Тут уж Сережа, хочешь не хочешь, должен был рассказать про клочки из журнала, оказавшиеся в мироновском кошельке.
— А между прочим, Алена сама могла бы устроить следствие! Но почему-то она не устроила.
— Просто не сообразила! — крикнул Тренин.
— Не бойся, сообразила бы… Просто она человек… И мы давайте не устраивать… Неужели вам эти двадцать копеек жалко!
— Чего? Я могу первый отдать, — сказал Годенко.

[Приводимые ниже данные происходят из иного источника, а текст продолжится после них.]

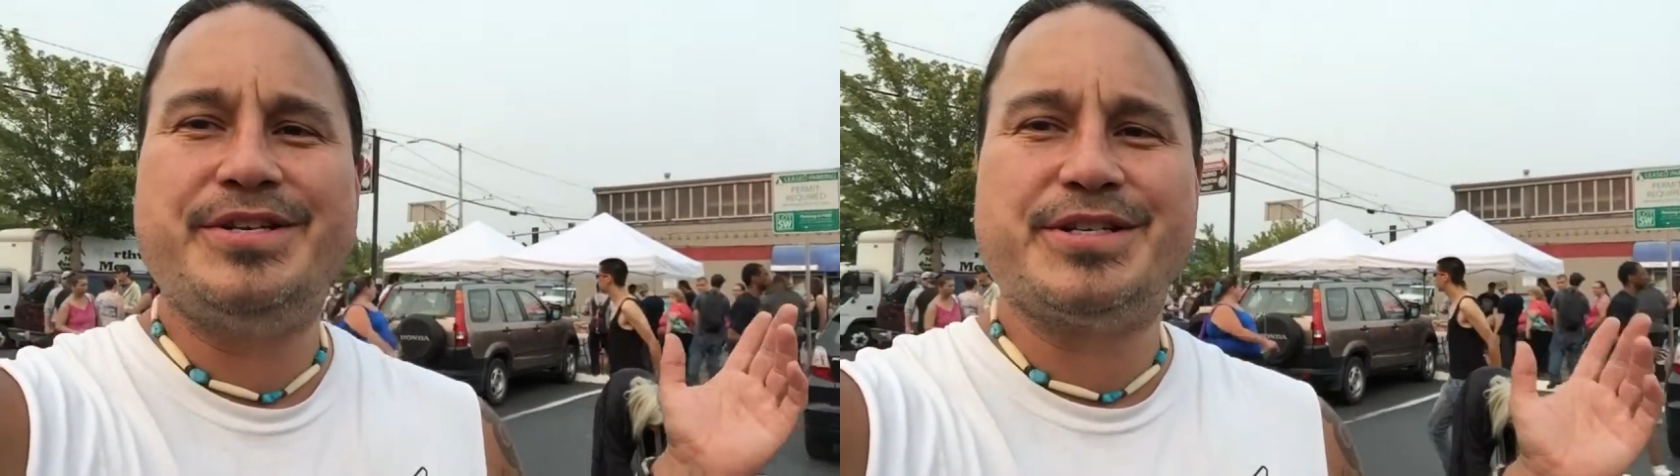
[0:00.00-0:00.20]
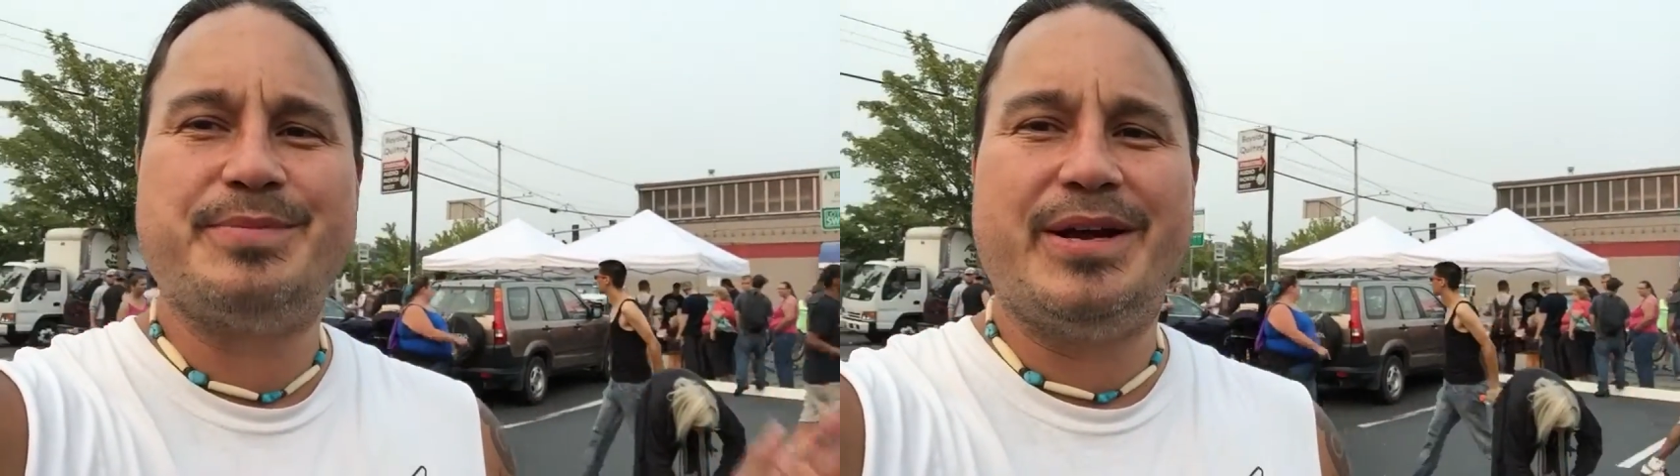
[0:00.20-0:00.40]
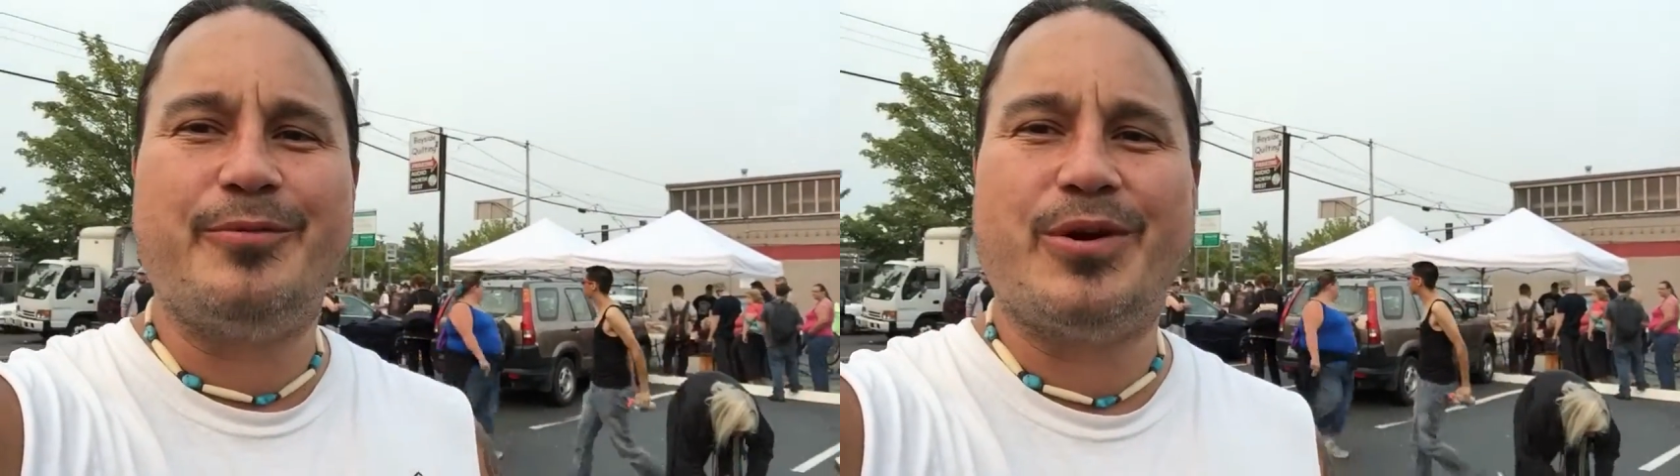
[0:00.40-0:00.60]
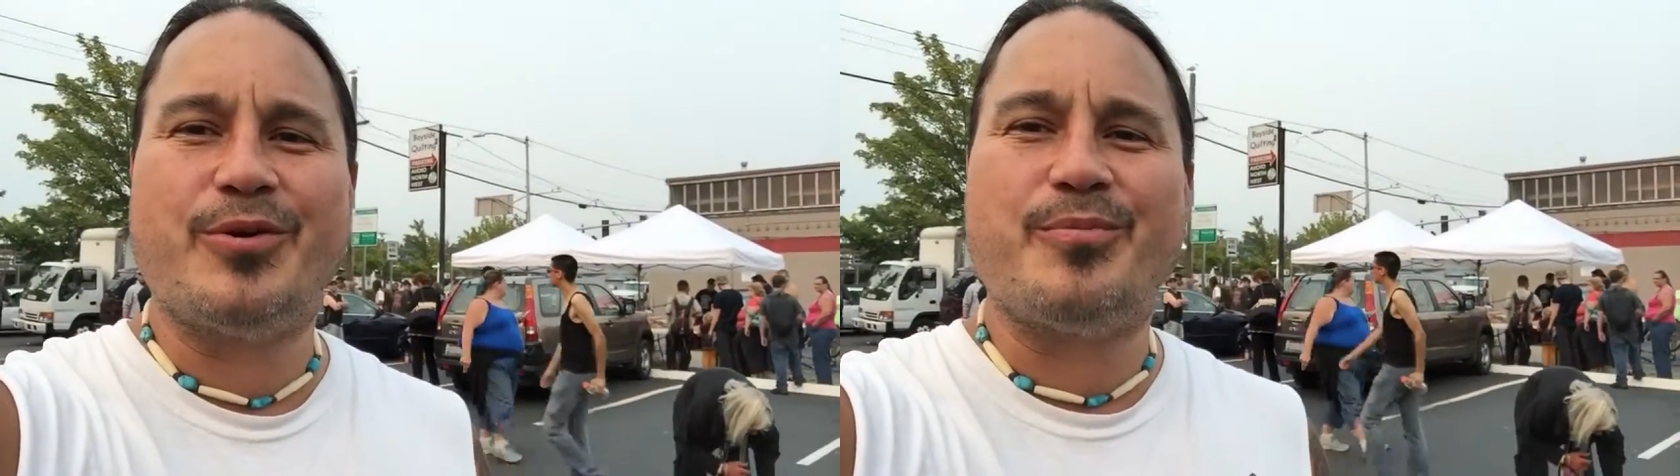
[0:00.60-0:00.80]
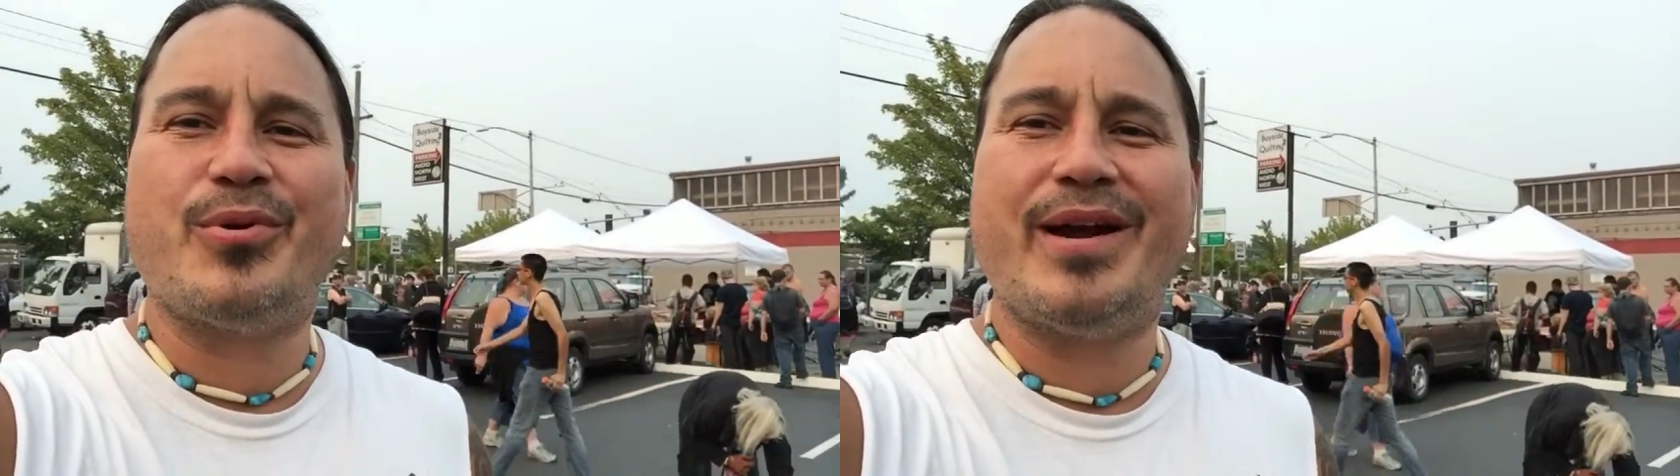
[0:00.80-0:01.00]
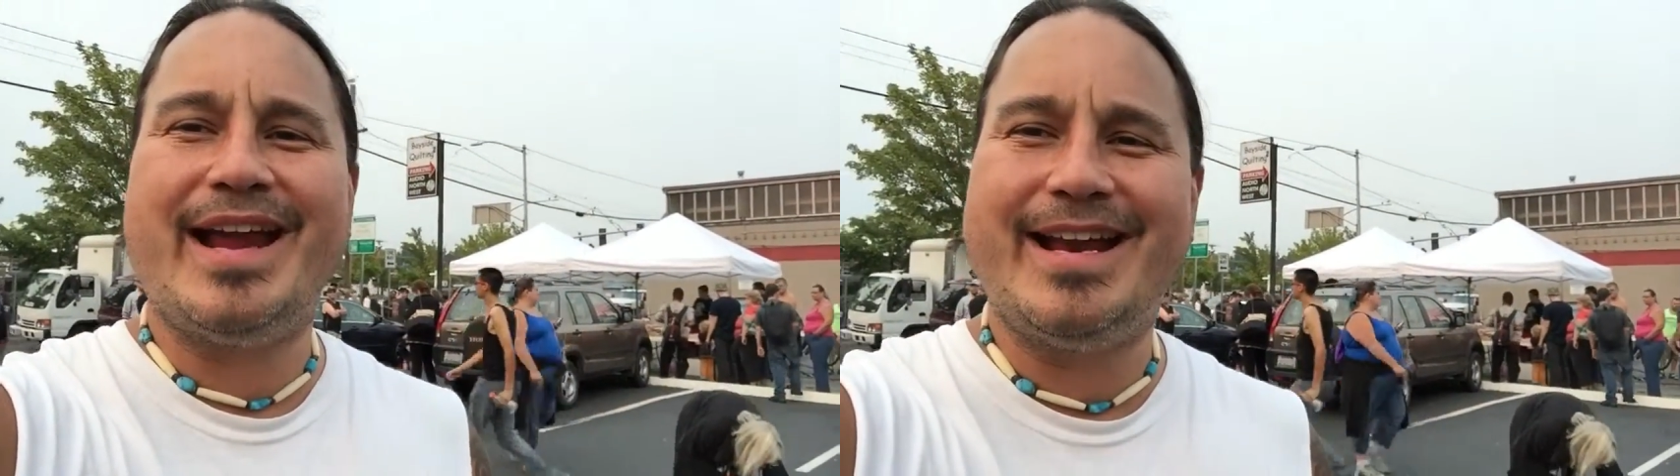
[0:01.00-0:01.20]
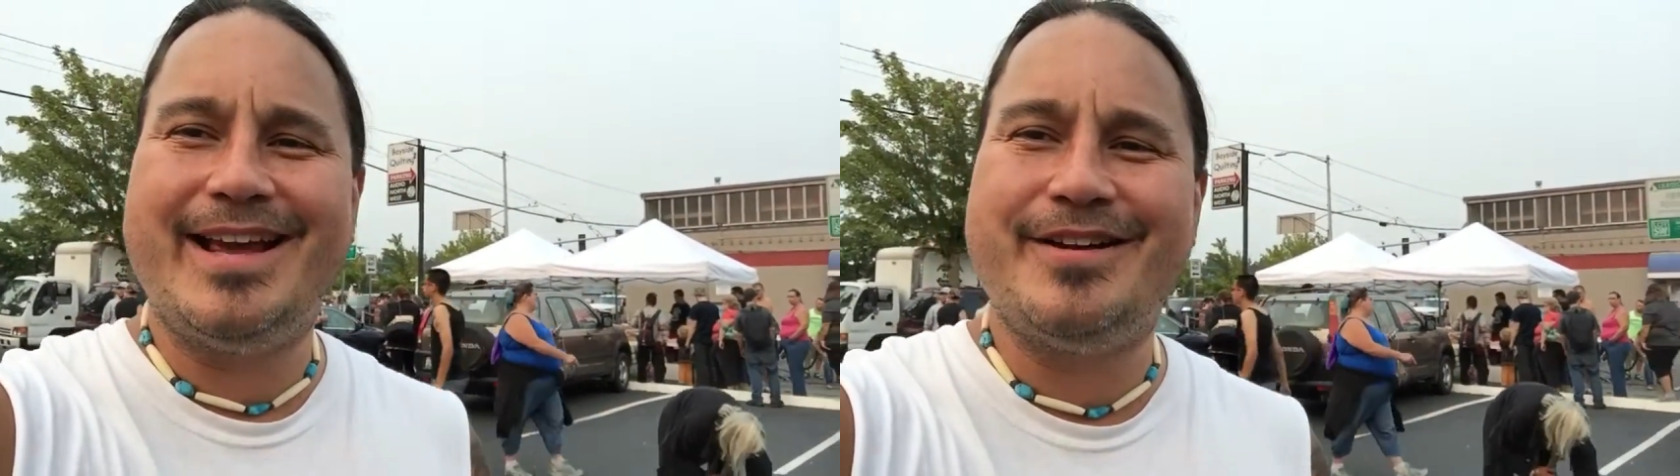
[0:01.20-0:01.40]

were praying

И за ним поднялось еще несколько девчонок и мальчишек.
Но не успели они совершить свой хороший человеческий поступок. Им Таня помешала!
— Одну минуточку! — сказала она. — Я, например, в вашем «замечательном коллективе» не воспитывалась. И виноватой себя не считаю!
— Ну и молодец! — сказал Сережа. — А мы, кстати, никого виноватым не считаем.
— А деньги все-таки собираете?
— Да именно потому, что мы верим друг другу и не хотим копаться!
Тут его стали поддерживать хорошие люди: Гришка и Воскресенский Алеха. Но Таня сумела перекричать их:
— А все-таки мне не понятно! И я не согласна сдавать эти копейки!
Эх, зачем же она все портит? Зачем ей это надо? И тогда Сережа крикнул, уже не стараясь себя удержать, уже разрывая с Таней последние ниточки:
— Слушай, Садовничья! Не хочешь, не сдавай. Сохрани свои двадцать коп. на мороженое! Варька, обойдешься без ее двадцатника?
— Да пусть, — тихо сказала Миронова. — Конечно.
— Так, Крамской! — сказала Таня. — С тобой мне все окончательно ясно. А все-таки не надо действовать нечестными приемчиками. Я не о копейках своих переживаю. Я о классе думаю! Вчера семь пропало. А сегодня, может, кто-то уже пятнадцати недосчитается!